The teams also belittled the exemption as created in a case about big league baseball when it no longer applies to big league players. While acknowledging that stare decisis is an important principle, the teams emphasized how the Court has been willing to reverse precedent when it is based on judges’ rulings, rather than a statute, and has been especially willing to reverse precedent in cases involving federal antitrust law.
In its brief, the DOJ picks up on some of these themes. “The United States,” the DOJ wrote, “does not take a position on whether the exemption applies here” because the MiLB teams concede it applies. The DOJ instead wants the Second Circuit—and potentially the Supreme Court—to “reaffirm” that courts should not extend the exemption. In articulating that viewpoint, the DOJ warns that the exemption’s scope is a matter of debate, with one possibility being it was limited to MLB player contracts (which would mean it no longer applies).
The DOJ also stressed that “relevant market realities,” such as TV revenue, “have changed dramatically” since 1922, and that the exemption “was not created to reconcile competing legal authorities or substantive policy goals,” such as when exempting certain state matters from federal laws.
As Sportico has previously explained, MLB is armed with defenses. One is that Congress has already spoken through the Curt Flood Act, which preserved relevant aspects of the exemption and which courts (arguably) should honor. Manfred also wrote that if MLB is subject to antitrust litigation over MiLB, it would result in fewer teams and players earning less.
Expect the Supreme Court to be more inclined to review the case now, given the DOJ’s involvement. Should it do so, the Court’s ruling would pose consequences well beyond baseball and sports. It could impact other industries that benefit from antitrust exemptions, such as insurance and farming. Along those lines, while Alston was an antitrust case about NCAA rules, the ruling has been used by attorneys in non-sports antitrust cases, such as fast food antitrust lawsuits.
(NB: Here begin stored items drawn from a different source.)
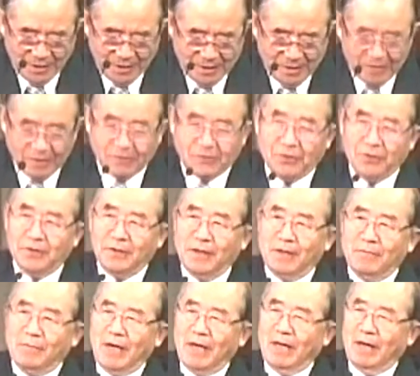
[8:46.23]
이 들어라
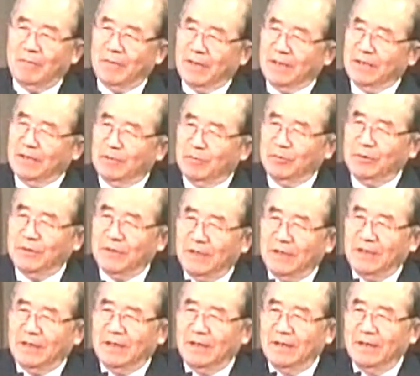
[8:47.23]
말 아마
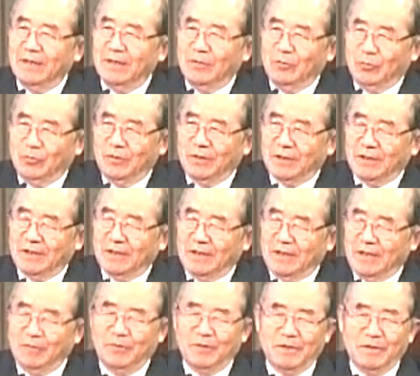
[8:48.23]
여러분들이 그
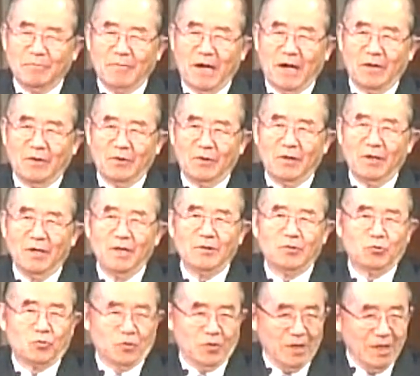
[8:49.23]
히브리 말로
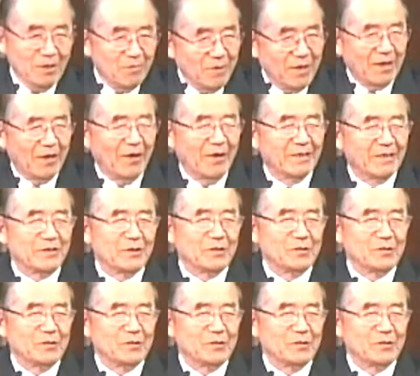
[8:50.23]
쉐마라고 하죠.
Stare decisis has also sparked controversy of late. In last year’s Dobbs v. Jackson Women’s Health Organization decision, the Court, in a 5-4 ruling, overruled two decisions (Roe v. Wade and Planned Parenthood of Southeastern Pennsylvania v. Casey) that had recognized a federal constitutional right to abortion before fetal viability. Although a case about MiLB teams might seem trivial by comparison, it would nonetheless raise the same fundamental question about when the Court should reverse itself.